For examined growth and survival of 14 species that response to six measured soil properties in the present study, only two species were found to have a more sensitive growth response to soil NH4-N (Table 6 and Suppl. Table 6). Thus, we assume that the seedlings in our study plot generally do not show a species-specific response to soil properties in terms of growth or survival. This finding runs counter to our hypothesis, because we expected that different species may be characterized by distinct growth and survival responses to fine scale heterogeneity in soil properties. In this regard, resource co-limitation theory may help us to understand this phenomenon (Bloom et al. 1985; Harpole et al. 2011). Given that light and nutrient limitations occur simultaneously in the understory of tropical rainforests, seedlings are only able to exploit a limited amount of light and soil nutrient resources. Under these multi-resource limited conditions, seedlings growth is restricted, and thus they fail to show any difference of resource utilization strategy. Accordingly, we were unable to observe any species-specific growth response was observed. Given that seedling survival is inherently associated with seedling resource utilizing strategy (Beckage and Clark 2003; Seiwa 2007; Inman-Narahari et al. 2014), the fact that there was no differentiation in such utilization in our study plot, means that we were unable to detect marked differences in seedling survival.

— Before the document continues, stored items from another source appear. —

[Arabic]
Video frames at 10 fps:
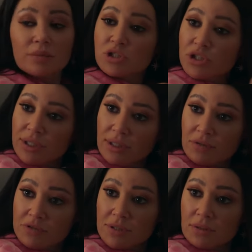انا بشتري
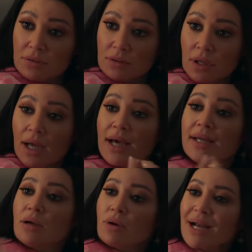نفسي
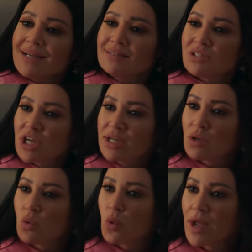انا لو كان عندي
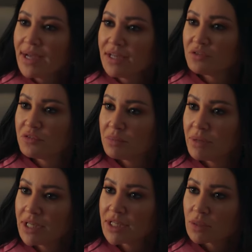شك واحد في
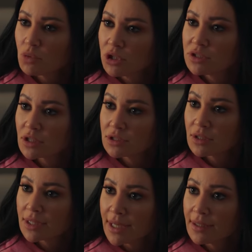المية انك ممكن
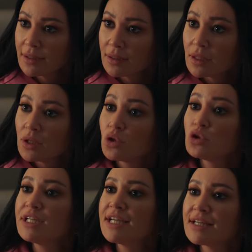تختارني انا
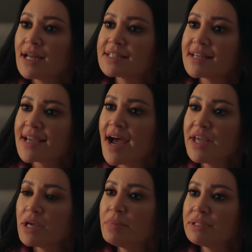كنت جيت لك زي
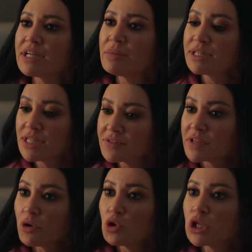اي بنت رميت
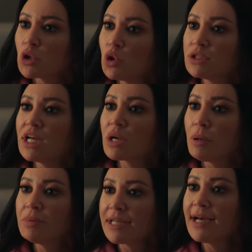نفسي في حضنك وقلت لك
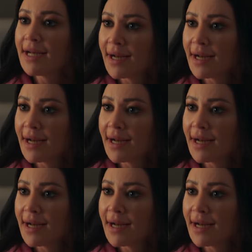بابي تعالى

The finding of this study indicates that there is an alternative mechanism whereby biodiversity is maintained. Traditionally, negative density dependence and resource utilization differentiation have been considered the principal mechanisms by which species coexisted. In the present study, we found that for all species examined, fine scale limitations in soil nutrients and light, result in the slow growth of seedlings and non-differential seedling survival, Thereby helpful to maintaining tropical rainforest biodiversity.

Conclusions

The mechanisms that underlie the maintenance of biodiversity are key issues in ecology, and the findings of this study provide new insights on these mechanisms from a seedling regeneration perspective. Our study included scale as a property of heterogeneity, and focused on the relationship of soil heterogeneity and seedling performance at the fine scale. We discovered that fine scale seedling distribution, which is traditionally explained by the Janzen-Connell hypothesis, dispersal limitation, or both, is also associated with the heterogeneity of soil property. The co-occurrence of limitations in soil properties and light conditions, retards growth of the seedling of all species, and it does not significantly influence seedling survival, thereby having a beneficial effect of maintaining seedling diversity.